I am extremely hands-on. Having said that, I love to delegate. It’s quite a paradox actually. You could say that I’m hands-on at efficient delegation!
What do you do when you’re not at work?
I am a very engaged parent of two very naughty and energetic kids. I usually workout in the morning, and spend most evenings with my kids, swimming, or cycling, and sometimes getting them to do homework. Music plays a very important role in my life, and helps me set my mood. I love discovering new music, new artists, and mixing music on my home DJ setup. Being a committed father, it’s not very practical to go around chasing club gigs like the younger days. In fact, with the clubs closed due to Covid-19, I have a podcast which you’re welcome to listen to!
What has been your biggest hurdle and how did you overcome it?
Needless to say, Covid-19 has been the single biggest challenge for us all. The fact that we cannot travel to meet designers and physically look at and experience product is a particularly difficult. The restrictions on social gatherings and events have also forced me to rethink all the grand plans I had in place to launch the store. Nevertheless, Covid-19 has been a great equaliser for us all, allowing smaller, innovative companies to be heard and seen on social media. I’m doing my best to adapt to these challenges. Only time will tell which strategies work, and which don’t. All of us have to be responsive and innovative in these unprecedented times.
Looking back now, what would you have done differently?
I believe there is no point looking back and wondering what things would be like if done differently. Time stops for nobody, and we all have to do the best we can, based on the judgements we can make. The main thing is to own your decisions, whether right or wrong, and act accordingly on the outcomes.
What advice would you give to someone looking to start up?
If you believe in your product, don’t be afraid to give it a try and don’t be afraid to fail. Calculate your risk and take a moderate risk. I’m sure you will learn many things along the way. Don’t be greedy for instant success — Rome wasn’t built in a day. Be lean, be nimble, and be adaptable.
What would you be doing if you weren’t doing what you do now?
I’d be living in Mumbai, with my kids spoilt rotten with excess house help, while being stuck in home quarantine! I am very glad I decided to move to Singapore, and very thankful for the quality of life my family has in this city.
Which markets will be important for you? Why?
Southeast Asia is one of the most populated corners of the world, if you don’t consider India and China. It is, therefore, a vast consumer base for all types of goods and services. It is also, demographically speaking, a very young population, which looks to the West, but is very confident in their rooted Asian values and culture. I believe the Southeast Asian market has tremendous consumer potential. Of course there are challenges, and a lot of fragmentation due to different cultures, but the underlying values across various geographies are quite consistent and can be appealed to.
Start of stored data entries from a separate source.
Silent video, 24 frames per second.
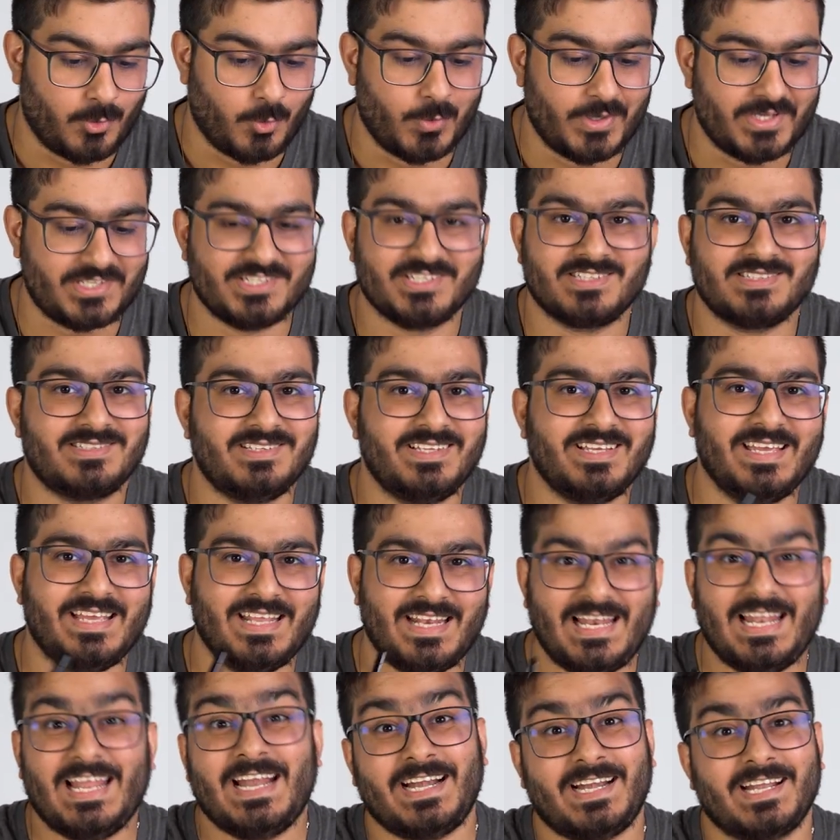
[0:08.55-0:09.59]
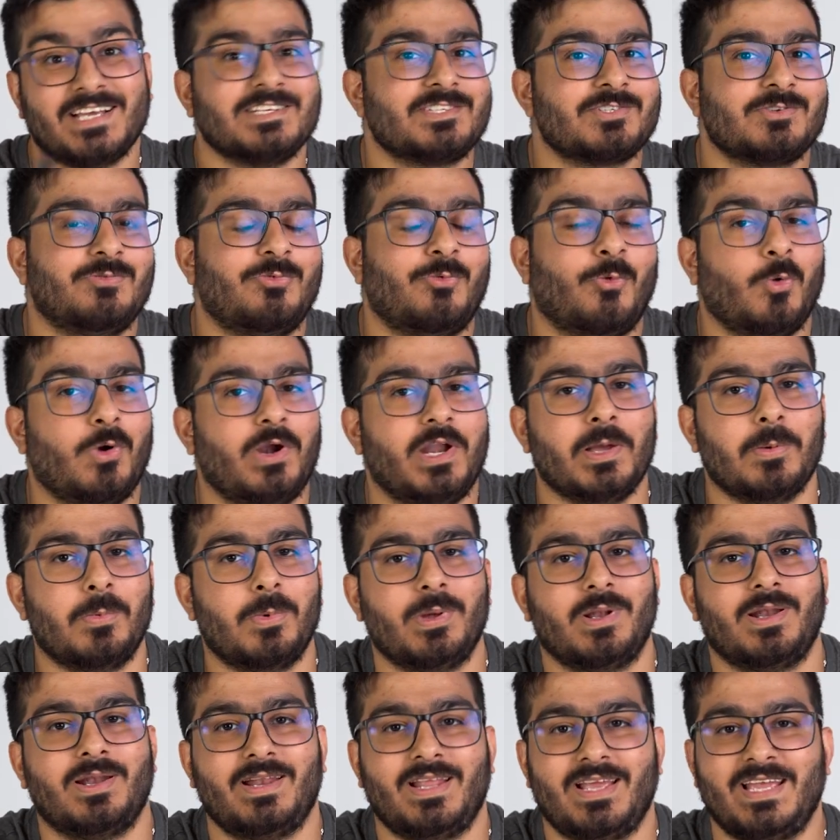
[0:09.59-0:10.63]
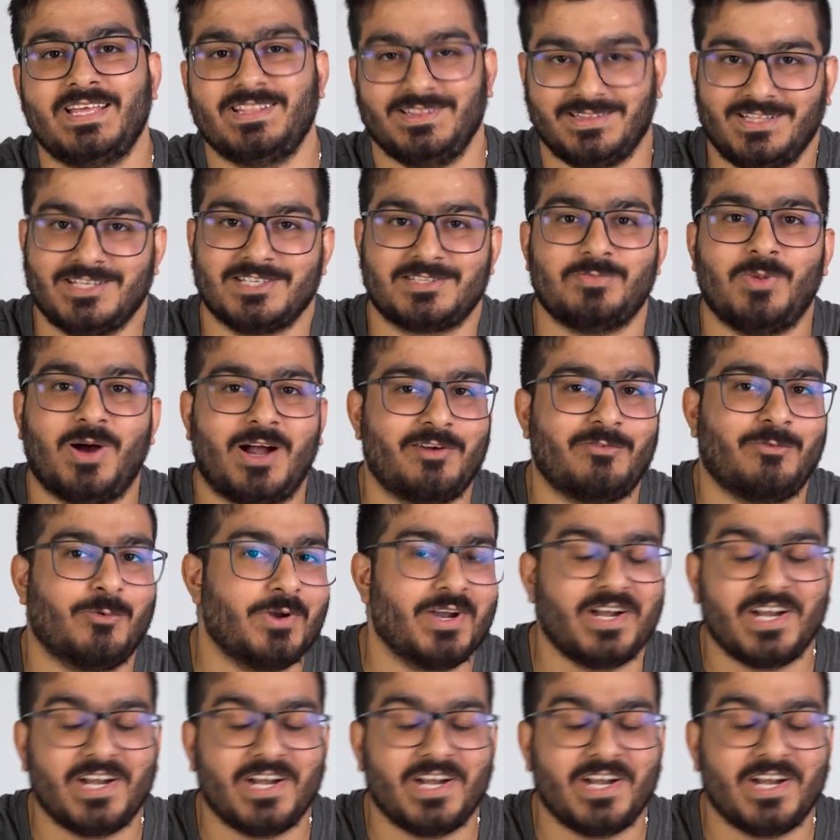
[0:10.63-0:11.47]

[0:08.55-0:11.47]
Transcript: which is the latest foldable in the smartphone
How do you define success? Do you consider yourself successful?
Success, to me, has several factors. Financial success is very important, but along with that, is emotional, mental and physical health. Family and values play an important part here, and these aspects can further enhance financial success. Mr. Square is a passion project for me. I did not start this with the aim of making this a multi-million dollar business. The fact that I am able to afford time for this business, without stress, while having secured an overseas income with a successful business which can provide my family a decent lifestyle, already measures success for me.
What’s next for Mr Square?
I want to expand our product offering slowly, to encompass men’s various lifestyle needs. I will bring to market a few new products steadily, and test the market’s response before diving deeper. I plan to have a few pop-ups at different locations, in order to give Mr. Square some visibility, and enable buyers to touch, feel, and experience the products before they buy.